M.Sc Thesis

M.Sc StudentVictor Salit
SubjectShear Modulus Change in Thin-Walled Structures by
Introduction of Negative Poisson's Ratios
DepartmentDepartment of Aerospace Engineering
Supervisor Professor Emeritus Weller Tanchum


Poisson's ratio (PR) is defined as the negative ratio between the lateral and longitudinal strain due to application of load in the longitudinal direction. In isotropic homogeneous materials, PR may vary in the range 0.5 to -1. Whereas, contraction of a specimen in the lateral direction, when stretching it in the longitudinal is a well known and recognized behavior that is associated with positive PR's, expansion of a specimen in the lateral direction when stretching it longitudinally is counterintuitive and barely experienced. Such behavior, associated with negative PR's, is called auxetic. According to classical elasticity theory, an auxetic behavior should be accompanied by sharp increase in shear stiffness. This could lead to weight reduction of shear panel structural elements and other types of thin-walled structural members.

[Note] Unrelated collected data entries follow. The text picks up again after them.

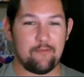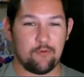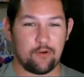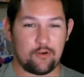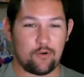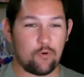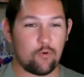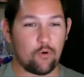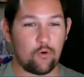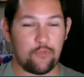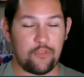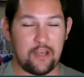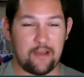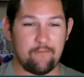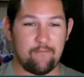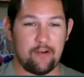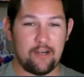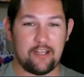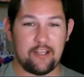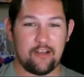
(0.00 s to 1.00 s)
record that
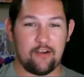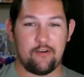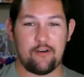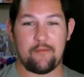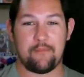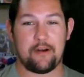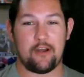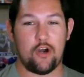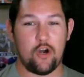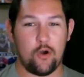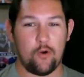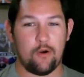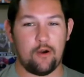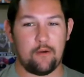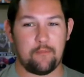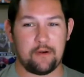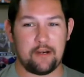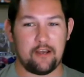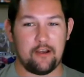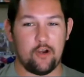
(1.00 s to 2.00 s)
video. I'm going to I'm
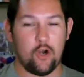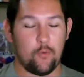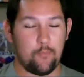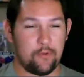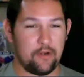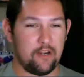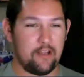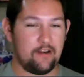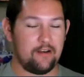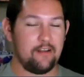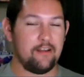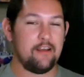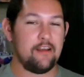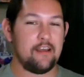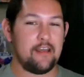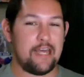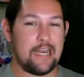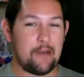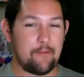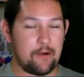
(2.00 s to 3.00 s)
going to open it
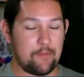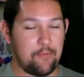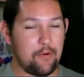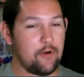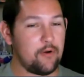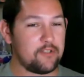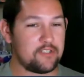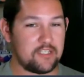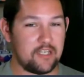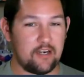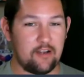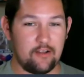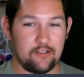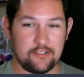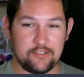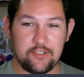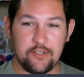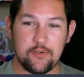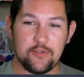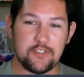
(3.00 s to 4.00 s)
and I'm going to post that on
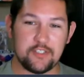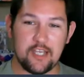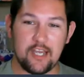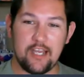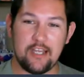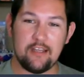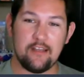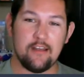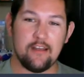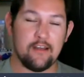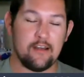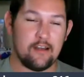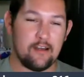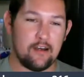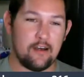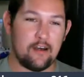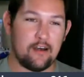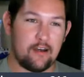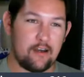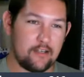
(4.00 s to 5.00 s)
Tuesday.
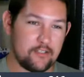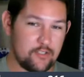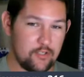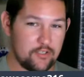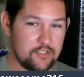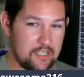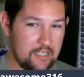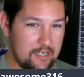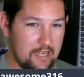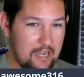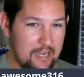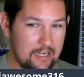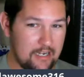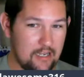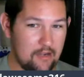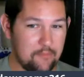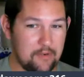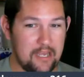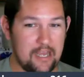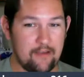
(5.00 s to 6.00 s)
On Tuesday night,
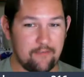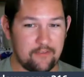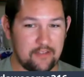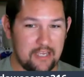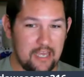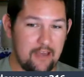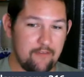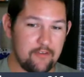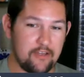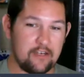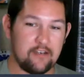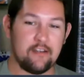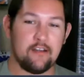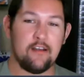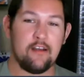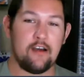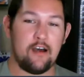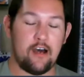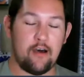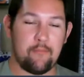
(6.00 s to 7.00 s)
I'm going to have Kevin
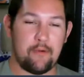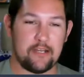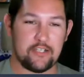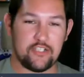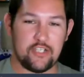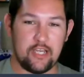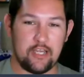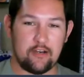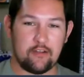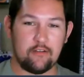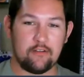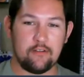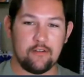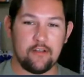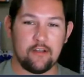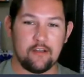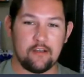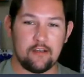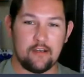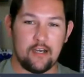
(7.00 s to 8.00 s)
on my channel
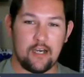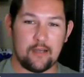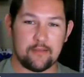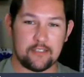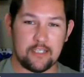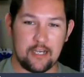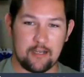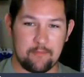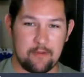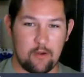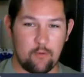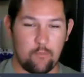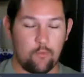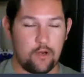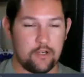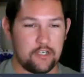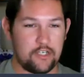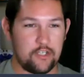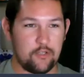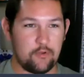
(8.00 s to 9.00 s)
uh, talking about
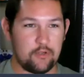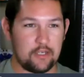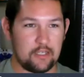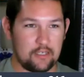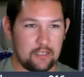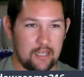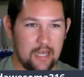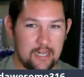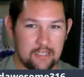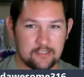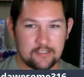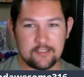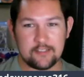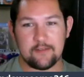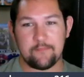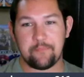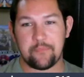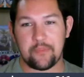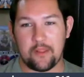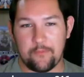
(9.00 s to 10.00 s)
what do you collect.
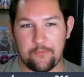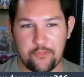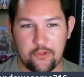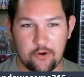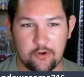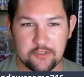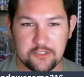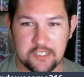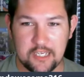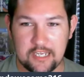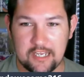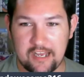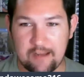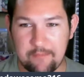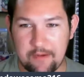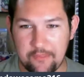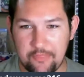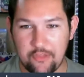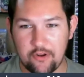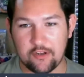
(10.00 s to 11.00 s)
Thursday, I have
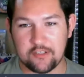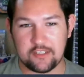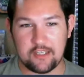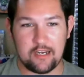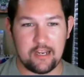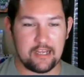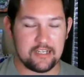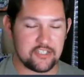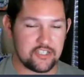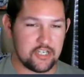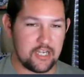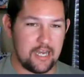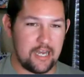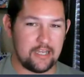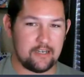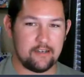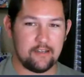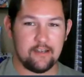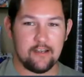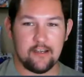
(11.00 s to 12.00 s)
my Thursday night
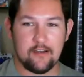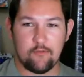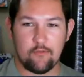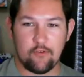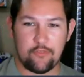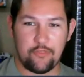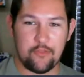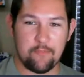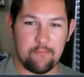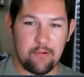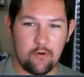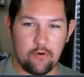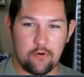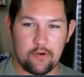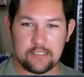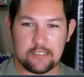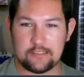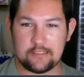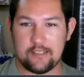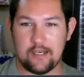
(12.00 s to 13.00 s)
chat with the
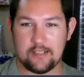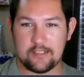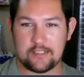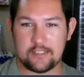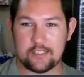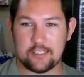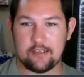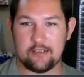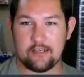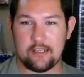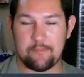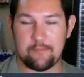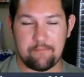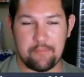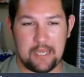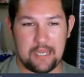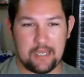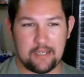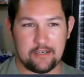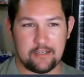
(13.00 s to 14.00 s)
boys, Dustin,
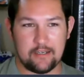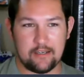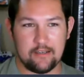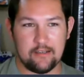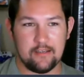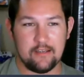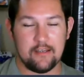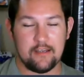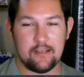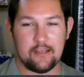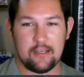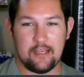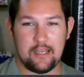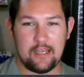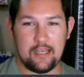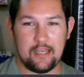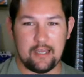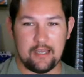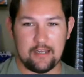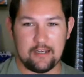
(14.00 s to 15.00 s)
Panda,
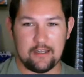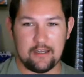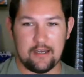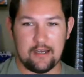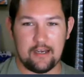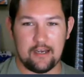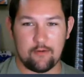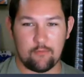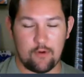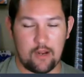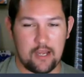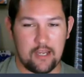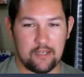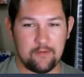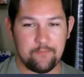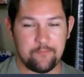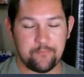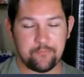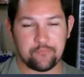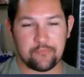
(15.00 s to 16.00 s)
and uh,
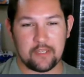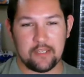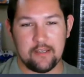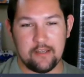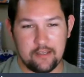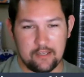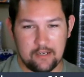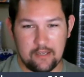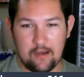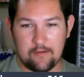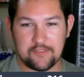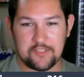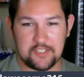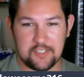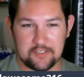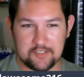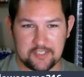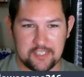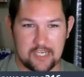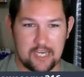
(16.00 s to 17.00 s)
Ryan. And obviously
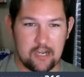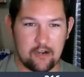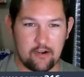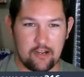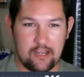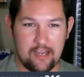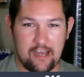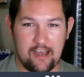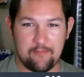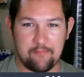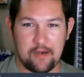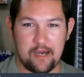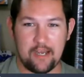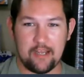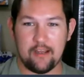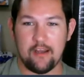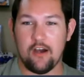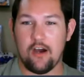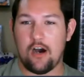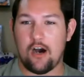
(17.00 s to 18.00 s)
on Saturday, I have my
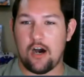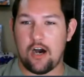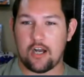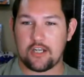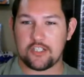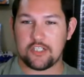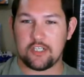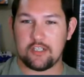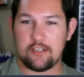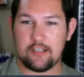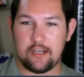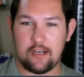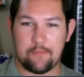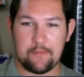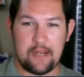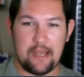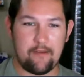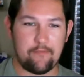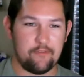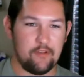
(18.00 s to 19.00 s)
auction, and I'm going
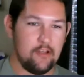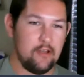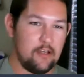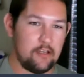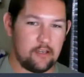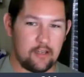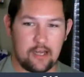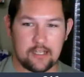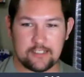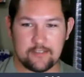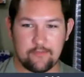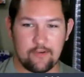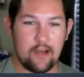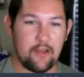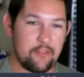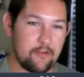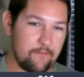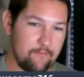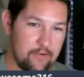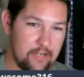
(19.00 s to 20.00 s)
to have lots of
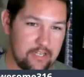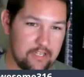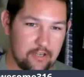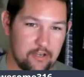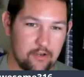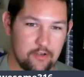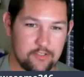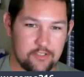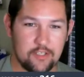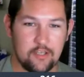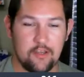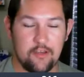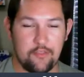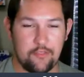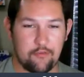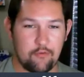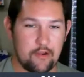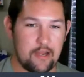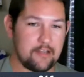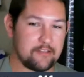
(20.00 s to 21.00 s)
other videos
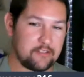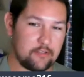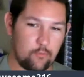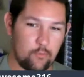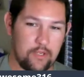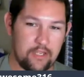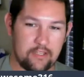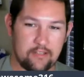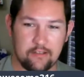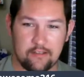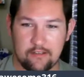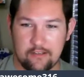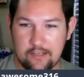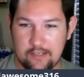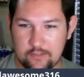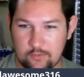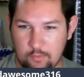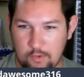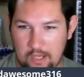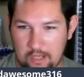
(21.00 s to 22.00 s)
throughout the week
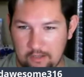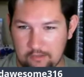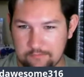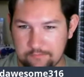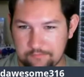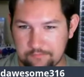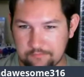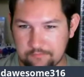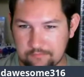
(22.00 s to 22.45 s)
as well.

Motivated by this assumption of potential structural benefit and the fact, that currently available auxetic materials (mostly honeycombs, foams and polymers), are not suitable for thin-walled structural applications, this study undertook to look into two main issues: 1) feasibility of inducing auxetic behavior into thin-walled structures and 2) in case it is possible, would it indeed lead to shear stiffness enhancement.

In this study, geometry of a membrane, which by itself is a naturally occurring thin-walled auxetic material, was chosen as an initial geometric model. It was represented by three successive mechanical models: a rigid rods fishnet, a flexible stripes fishnet and as continuous surface. After performing a set of surface manipulations the feasibility issue was examined. Then, to address the second issue, a parametric study was performed.

The results obtained in this study indicated that on the one hand the effective elastic properties, E* and G* of the proposed auxetic surfaces, are lower than those of the material the surface are fabricated from, E* ~ 1% of the material elastic modulus and G* ~ 80% of its shear modulus. This decrease appears to be due to the significant flexibility, which is added to the surface containing bends. On the other hand, the properties that were obtained for the proposed surfaces are much higher than those observed for other available auxetics like honeycombs, foams and polymers. Another advantage of the proposed surfaces is continuity of the material, as compared with cellular auxetics.